'Getting On' Was Uncomfortable to Watch and You Really Missed Out
Sailing off into the twilight years of your life is not as suave as all those boner commercials and scenes depicting wizened old grandparents might have you believe. HBO's series Getting On reminded us it can be a humiliating, awkward, uncomfortable, and strange experience for everyone involved. But given the ratings the series — which saw its season finale bow Sunday night — you may have missed it. And while getting acquainted with Getting On was one of the more trying television experiences I've had to date, it was also terribly rewarding and you'd be remiss to start of 2014 without at least putting it on your to-watch agenda.
It's an easy viewing, there being only six, 30-minute episodes to catch up on. But it might take you awhile to get into it if you're not a fan of deadpanned and dark humor. The story is this: adapted from a popular BBC series of the same name, Getting On tells the story of an elder care facility in Long Beach, California and its painfully misguided staff. Starring Laurie Metcalf (of Roseanne fame) as Dr. Jenna James, the facility's director, Alex Borstein (Family Guy) as head nurse Dawn Forchette, and Niecy Nash as Denise "DiDi" Ortley, reminds the viewer on a near-constant basis the horridity of growing old. Especially in the care of other people, so frequently hindered in their own work due to personal problems, misguided managers, and the bureaucracy that comes with doing it all in a hospital setting. Would you expect anything less from an institution that has to work hand-in-hand with medicare?

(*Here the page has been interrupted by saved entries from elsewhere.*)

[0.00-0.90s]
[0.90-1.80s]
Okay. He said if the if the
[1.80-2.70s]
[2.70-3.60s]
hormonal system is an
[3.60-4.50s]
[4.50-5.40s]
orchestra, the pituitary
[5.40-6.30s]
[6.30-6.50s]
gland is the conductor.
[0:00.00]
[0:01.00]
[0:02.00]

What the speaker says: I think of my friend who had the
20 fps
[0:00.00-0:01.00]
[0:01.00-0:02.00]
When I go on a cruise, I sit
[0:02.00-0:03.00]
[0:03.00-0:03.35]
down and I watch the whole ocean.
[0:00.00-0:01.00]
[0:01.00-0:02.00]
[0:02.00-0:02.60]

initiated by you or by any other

Obviously, the typical line to tow for depicting the decrepit and dying is to lay on the saccharinely sweet nostalgia. But — as is so often the case — that's hardly how these things go. And until they can reverse the process of gearing up to die, Getting On makes a point of making you laugh and groan in equal measure — often simultaneously — at the way we die today. Because getting old is a nasty business: bodies are fallible, fickle beasts that disintegrate in a myriad of unique (and uniquely disgusting) ways. There is poop, blood, death, and a heck of a lot of people who've given up the notion of going out gracefully.

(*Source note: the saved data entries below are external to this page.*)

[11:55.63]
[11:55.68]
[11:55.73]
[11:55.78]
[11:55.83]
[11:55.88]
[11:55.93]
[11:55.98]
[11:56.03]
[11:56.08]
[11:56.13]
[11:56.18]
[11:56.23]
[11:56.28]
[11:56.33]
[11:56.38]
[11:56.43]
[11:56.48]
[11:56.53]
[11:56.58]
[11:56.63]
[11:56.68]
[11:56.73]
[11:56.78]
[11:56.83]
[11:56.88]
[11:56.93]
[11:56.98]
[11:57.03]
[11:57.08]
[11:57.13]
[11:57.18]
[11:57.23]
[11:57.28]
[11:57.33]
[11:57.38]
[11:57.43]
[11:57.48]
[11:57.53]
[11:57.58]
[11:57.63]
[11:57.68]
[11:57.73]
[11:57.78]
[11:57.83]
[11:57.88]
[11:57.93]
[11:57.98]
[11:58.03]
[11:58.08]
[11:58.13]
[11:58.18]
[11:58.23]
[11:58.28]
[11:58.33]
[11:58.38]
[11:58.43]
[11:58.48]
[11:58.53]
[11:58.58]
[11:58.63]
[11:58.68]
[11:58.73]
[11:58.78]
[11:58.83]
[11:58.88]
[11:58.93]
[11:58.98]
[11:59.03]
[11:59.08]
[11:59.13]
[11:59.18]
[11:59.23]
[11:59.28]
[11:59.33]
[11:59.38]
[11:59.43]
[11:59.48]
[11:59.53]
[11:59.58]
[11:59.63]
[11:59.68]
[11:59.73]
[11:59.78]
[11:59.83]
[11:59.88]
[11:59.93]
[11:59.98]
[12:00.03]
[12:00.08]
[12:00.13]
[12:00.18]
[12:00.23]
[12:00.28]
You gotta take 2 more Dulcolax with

And then there's Niecy Nash. Nash is arguably the series' straightman, and she's utterly magnificent in the role of DiDi, playing equal parts refreshing, real, and empathetic, she's also not afraid to be abrasive. In a universe packed in with self-serving nincompoops with all the pedigree but none of the panache, DiDi remains the series' scene-stealing humanity tentpole. She takes so much shit (literally and figuratively) and manages to stay cool underneath it all (which is an entirely impressive matter).
But it never once mocks the old, merely presents an all-too-honest truth of modern-day aging — as taboo as that might be. It just so happens that theirs is a reality that's grim as fuck. It's not glamorous but is entirely messy — in every sense of the word. The first two episodes of Getting On may prove a challenge to some (especially anyone with any experience in the world of geriatric care, though that's a weird bias that might just be my own), but it is one worth mining in the name of quality, quirky, and all together exciting new outlets of comedy television. So go hop on your best friend and/or parent's HBOGo account and get into it so we can secure the series a second season. It's your TV doctor's orders.